▶ **EXERCISE PROMPT**:
Could you return each entry below exactly as written, minus any pictures?

▶ **DATA EXCERPTS**:
────────

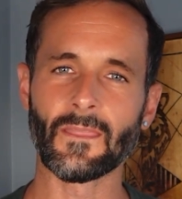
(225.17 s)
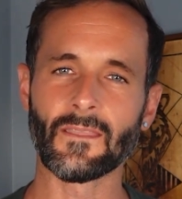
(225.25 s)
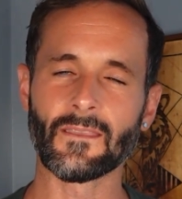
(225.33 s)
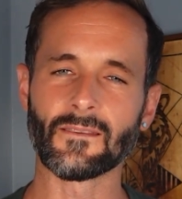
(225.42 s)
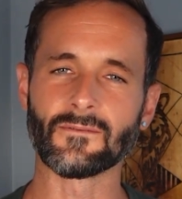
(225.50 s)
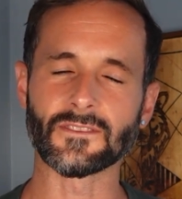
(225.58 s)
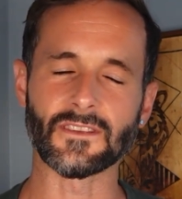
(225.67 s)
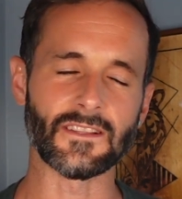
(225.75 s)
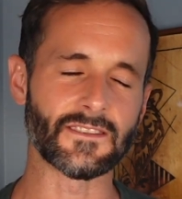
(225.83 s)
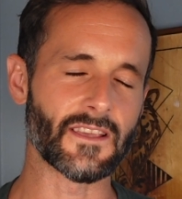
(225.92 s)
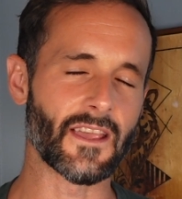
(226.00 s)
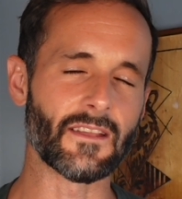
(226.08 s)
And what's that
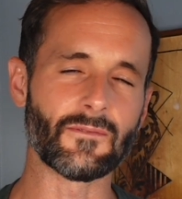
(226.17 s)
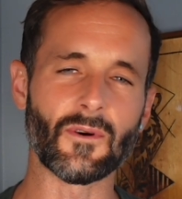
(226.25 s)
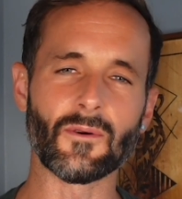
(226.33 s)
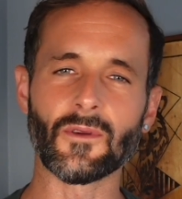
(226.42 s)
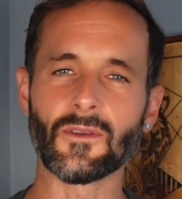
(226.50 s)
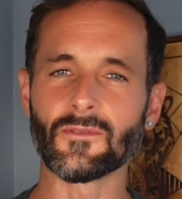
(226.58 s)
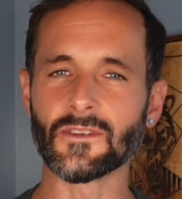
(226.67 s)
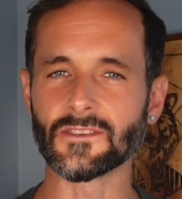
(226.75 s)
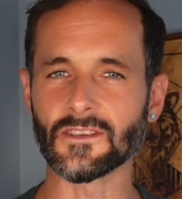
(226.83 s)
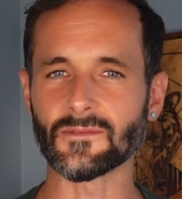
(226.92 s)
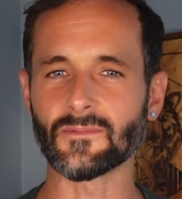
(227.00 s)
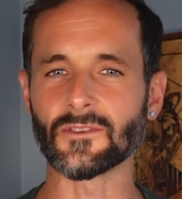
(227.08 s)
saying? What we
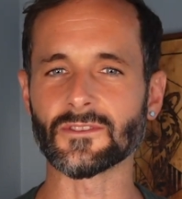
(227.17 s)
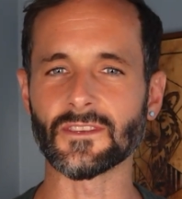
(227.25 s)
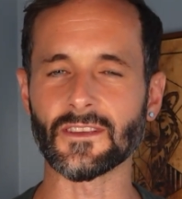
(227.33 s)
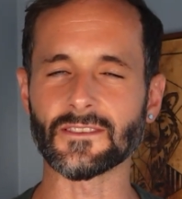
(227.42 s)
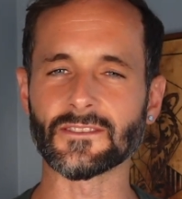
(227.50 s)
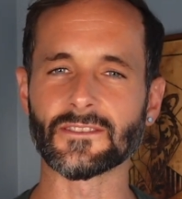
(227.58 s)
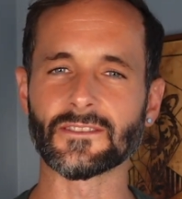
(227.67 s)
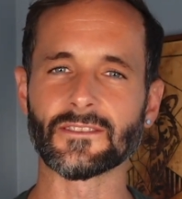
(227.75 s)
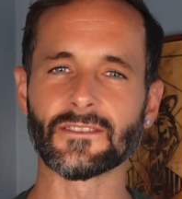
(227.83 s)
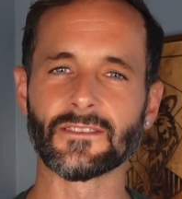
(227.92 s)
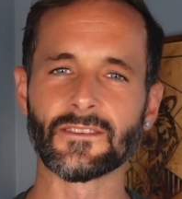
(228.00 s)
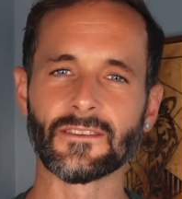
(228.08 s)
resist persists.
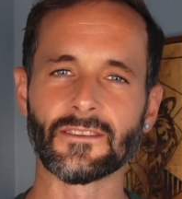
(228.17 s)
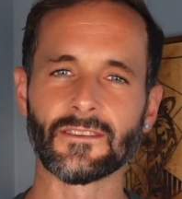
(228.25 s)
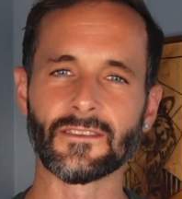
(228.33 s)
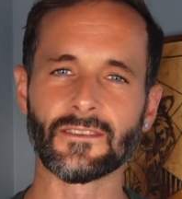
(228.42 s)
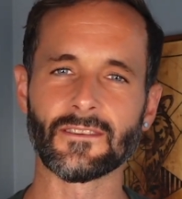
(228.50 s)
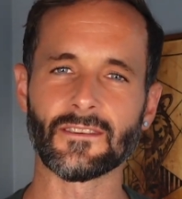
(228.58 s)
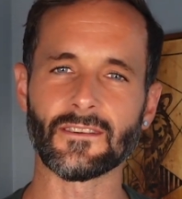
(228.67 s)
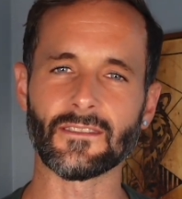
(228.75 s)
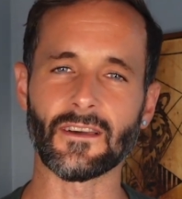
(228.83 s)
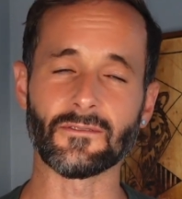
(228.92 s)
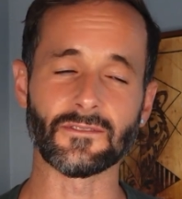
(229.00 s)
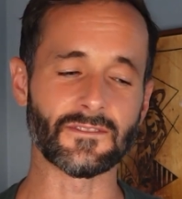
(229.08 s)
And
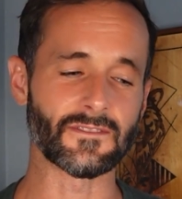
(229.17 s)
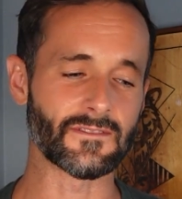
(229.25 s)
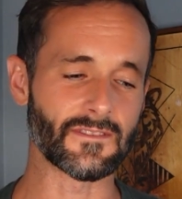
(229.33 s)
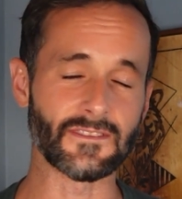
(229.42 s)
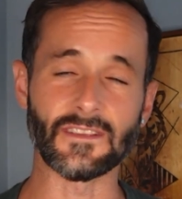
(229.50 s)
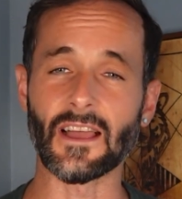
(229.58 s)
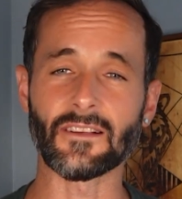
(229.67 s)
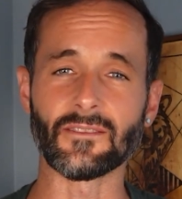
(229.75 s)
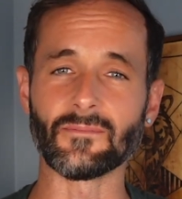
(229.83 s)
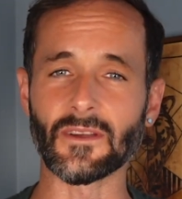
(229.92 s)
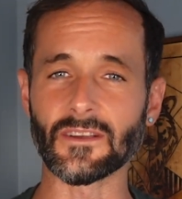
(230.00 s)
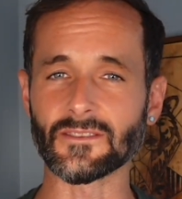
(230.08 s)
that was exactly
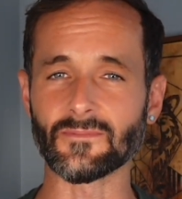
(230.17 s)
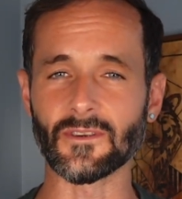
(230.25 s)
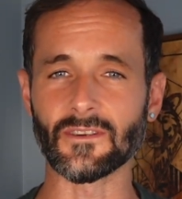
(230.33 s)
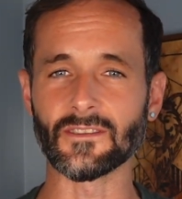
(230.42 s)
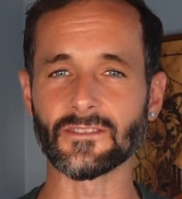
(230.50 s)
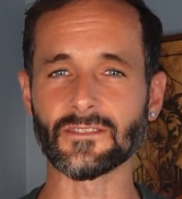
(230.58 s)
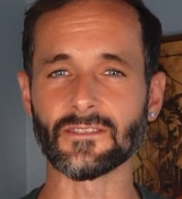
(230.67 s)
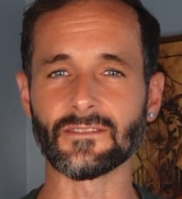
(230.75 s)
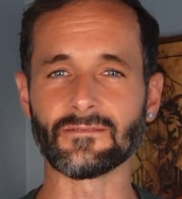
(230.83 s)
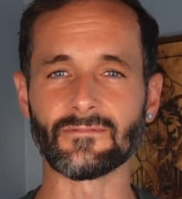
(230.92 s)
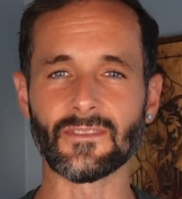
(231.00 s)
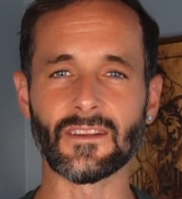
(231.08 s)
my experience.
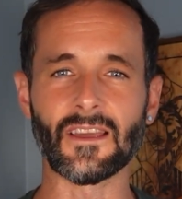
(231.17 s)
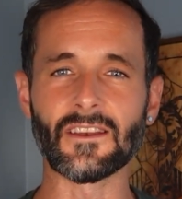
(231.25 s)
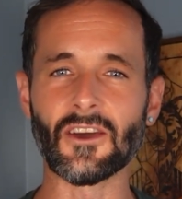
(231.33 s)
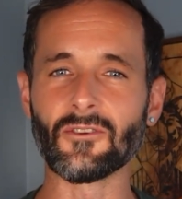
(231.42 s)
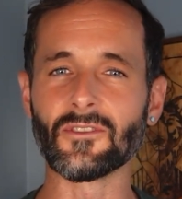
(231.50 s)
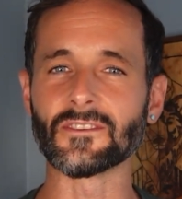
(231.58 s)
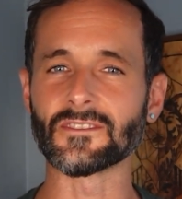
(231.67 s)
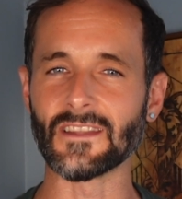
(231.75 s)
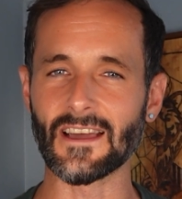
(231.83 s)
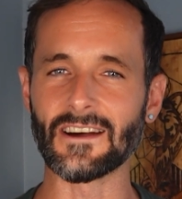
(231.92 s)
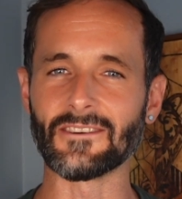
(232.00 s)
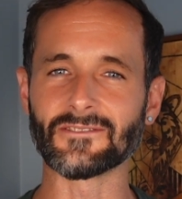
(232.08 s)
And I know this
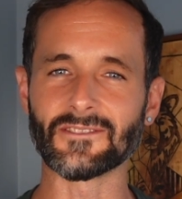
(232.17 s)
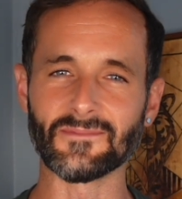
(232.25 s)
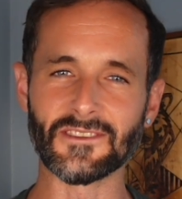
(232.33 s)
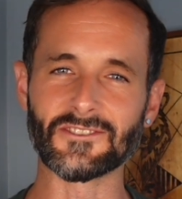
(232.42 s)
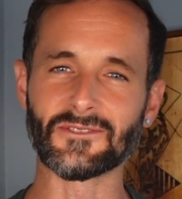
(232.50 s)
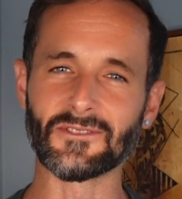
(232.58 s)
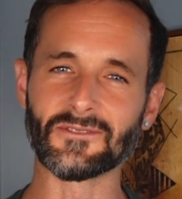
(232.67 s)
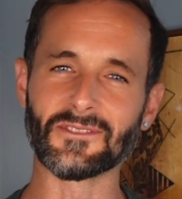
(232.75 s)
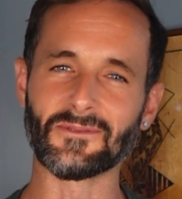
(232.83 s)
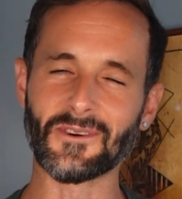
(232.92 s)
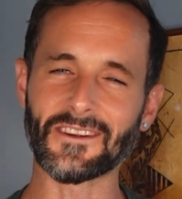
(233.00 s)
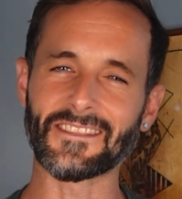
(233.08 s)
now to be true in the
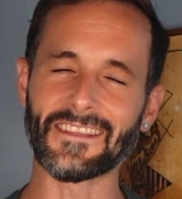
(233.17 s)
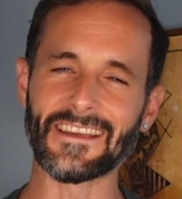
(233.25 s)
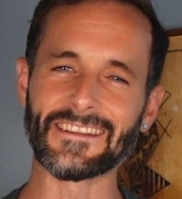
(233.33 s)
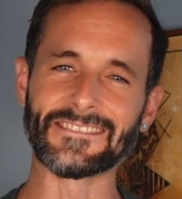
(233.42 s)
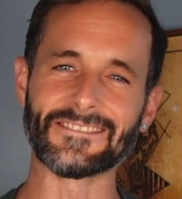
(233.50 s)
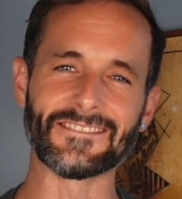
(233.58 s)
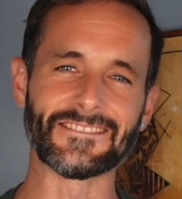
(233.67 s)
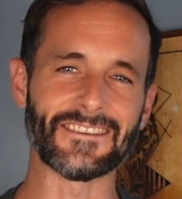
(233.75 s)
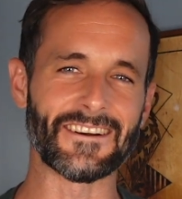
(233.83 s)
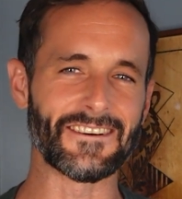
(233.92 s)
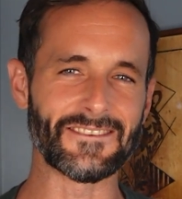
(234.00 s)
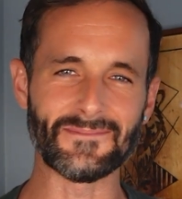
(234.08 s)
work that I do. It's
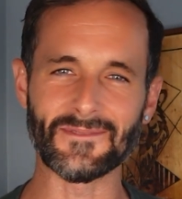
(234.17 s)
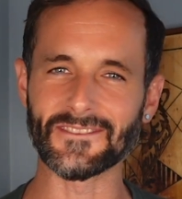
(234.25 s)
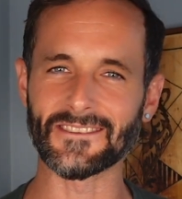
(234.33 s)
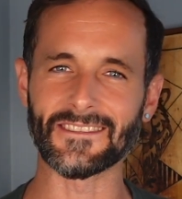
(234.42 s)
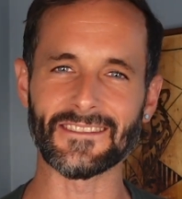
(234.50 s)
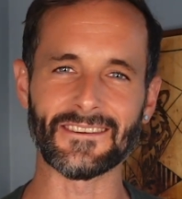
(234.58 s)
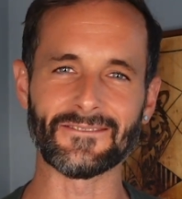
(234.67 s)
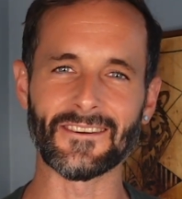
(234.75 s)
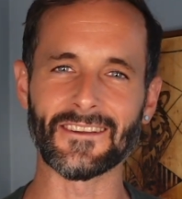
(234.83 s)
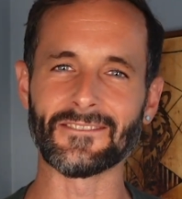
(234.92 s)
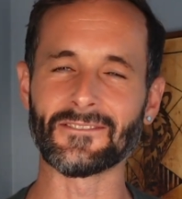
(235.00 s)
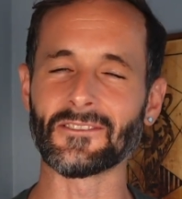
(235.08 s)
100% that
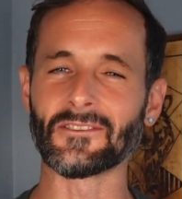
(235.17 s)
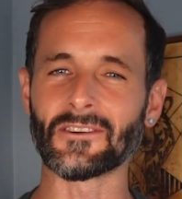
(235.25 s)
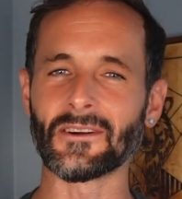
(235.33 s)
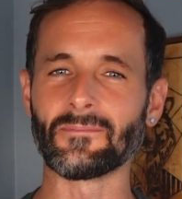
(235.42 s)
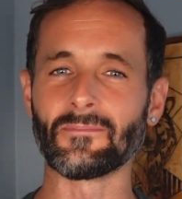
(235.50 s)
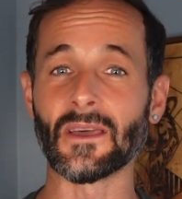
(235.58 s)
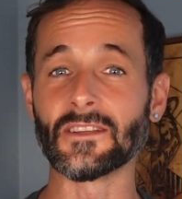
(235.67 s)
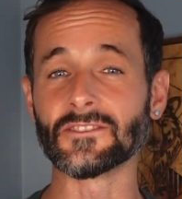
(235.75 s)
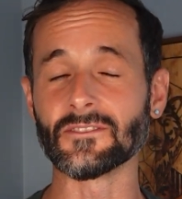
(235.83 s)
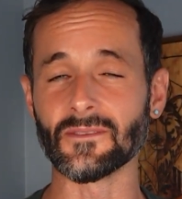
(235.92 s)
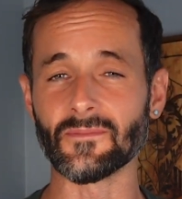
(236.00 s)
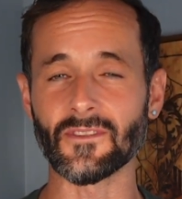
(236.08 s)
way. You can look up
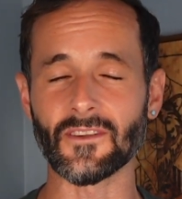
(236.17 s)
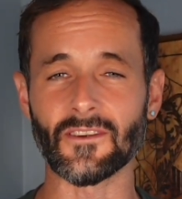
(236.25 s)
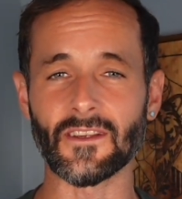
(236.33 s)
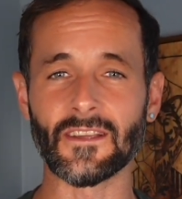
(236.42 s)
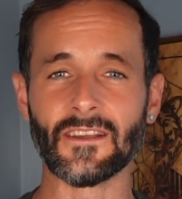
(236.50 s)
pendulum theory.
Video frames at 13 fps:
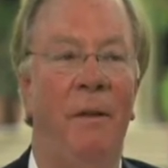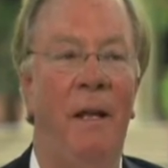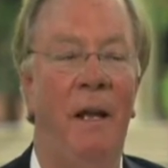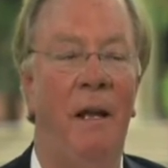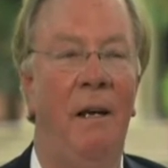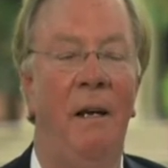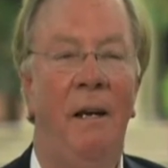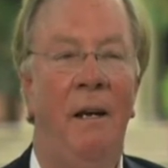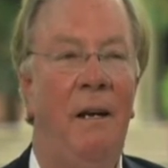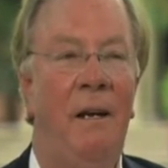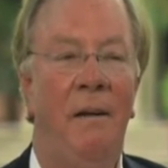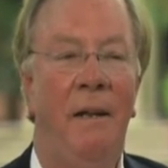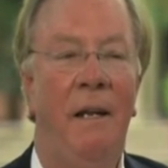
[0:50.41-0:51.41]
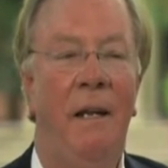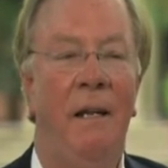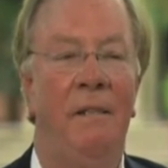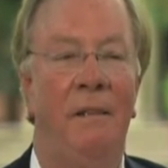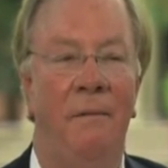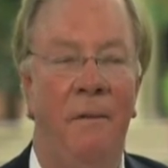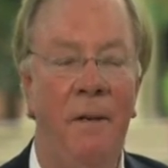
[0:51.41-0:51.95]
They had
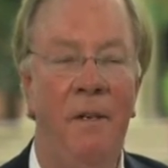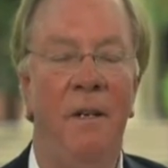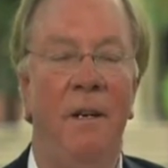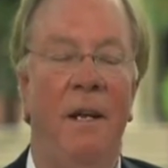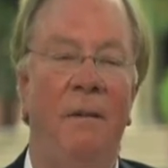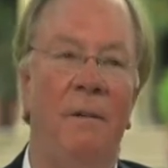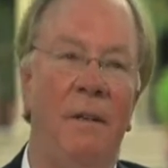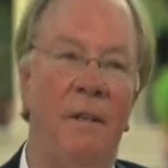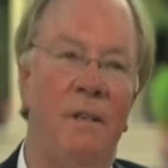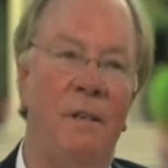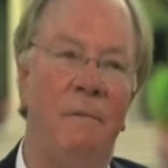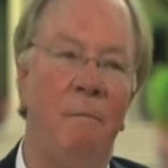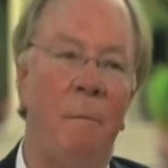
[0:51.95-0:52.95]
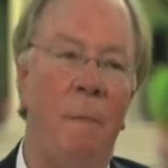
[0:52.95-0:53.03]
sufficient evidence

────────

▶ **EXERCISE RESPONSE**:
(225.17 s)
(225.25 s)
(225.33 s)
(225.42 s)
(225.50 s)
(225.58 s)
(225.67 s)
(225.75 s)
(225.83 s)
(225.92 s)
(226.00 s)
(226.08 s)
And what's that
(226.17 s)
(226.25 s)
(226.33 s)
(226.42 s)
(226.50 s)
(226.58 s)
(226.67 s)
(226.75 s)
(226.83 s)
(226.92 s)
(227.00 s)
(227.08 s)
saying? What we
(227.17 s)
(227.25 s)
(227.33 s)
(227.42 s)
(227.50 s)
(227.58 s)
(227.67 s)
(227.75 s)
(227.83 s)
(227.92 s)
(228.00 s)
(228.08 s)
resist persists.
(228.17 s)
(228.25 s)
(228.33 s)
(228.42 s)
(228.50 s)
(228.58 s)
(228.67 s)
(228.75 s)
(228.83 s)
(228.92 s)
(229.00 s)
(229.08 s)
And
(229.17 s)
(229.25 s)
(229.33 s)
(229.42 s)
(229.50 s)
(229.58 s)
(229.67 s)
(229.75 s)
(229.83 s)
(229.92 s)
(230.00 s)
(230.08 s)
that was exactly
(230.17 s)
(230.25 s)
(230.33 s)
(230.42 s)
(230.50 s)
(230.58 s)
(230.67 s)
(230.75 s)
(230.83 s)
(230.92 s)
(231.00 s)
(231.08 s)
my experience.
(231.17 s)
(231.25 s)
(231.33 s)
(231.42 s)
(231.50 s)
(231.58 s)
(231.67 s)
(231.75 s)
(231.83 s)
(231.92 s)
(232.00 s)
(232.08 s)
And I know this
(232.17 s)
(232.25 s)
(232.33 s)
(232.42 s)
(232.50 s)
(232.58 s)
(232.67 s)
(232.75 s)
(232.83 s)
(232.92 s)
(233.00 s)
(233.08 s)
now to be true in the
(233.17 s)
(233.25 s)
(233.33 s)
(233.42 s)
(233.50 s)
(233.58 s)
(233.67 s)
(233.75 s)
(233.83 s)
(233.92 s)
(234.00 s)
(234.08 s)
work that I do. It's
(234.17 s)
(234.25 s)
(234.33 s)
(234.42 s)
(234.50 s)
(234.58 s)
(234.67 s)
(234.75 s)
(234.83 s)
(234.92 s)
(235.00 s)
(235.08 s)
100% that
(235.17 s)
(235.25 s)
(235.33 s)
(235.42 s)
(235.50 s)
(235.58 s)
(235.67 s)
(235.75 s)
(235.83 s)
(235.92 s)
(236.00 s)
(236.08 s)
way. You can look up
(236.17 s)
(236.25 s)
(236.33 s)
(236.42 s)
(236.50 s)
pendulum theory.
Video frames at 13 fps:
[0:50.41-0:51.41]
[0:51.41-0:51.95]
They had
[0:51.95-0:52.95]
[0:52.95-0:53.03]
sufficient evidence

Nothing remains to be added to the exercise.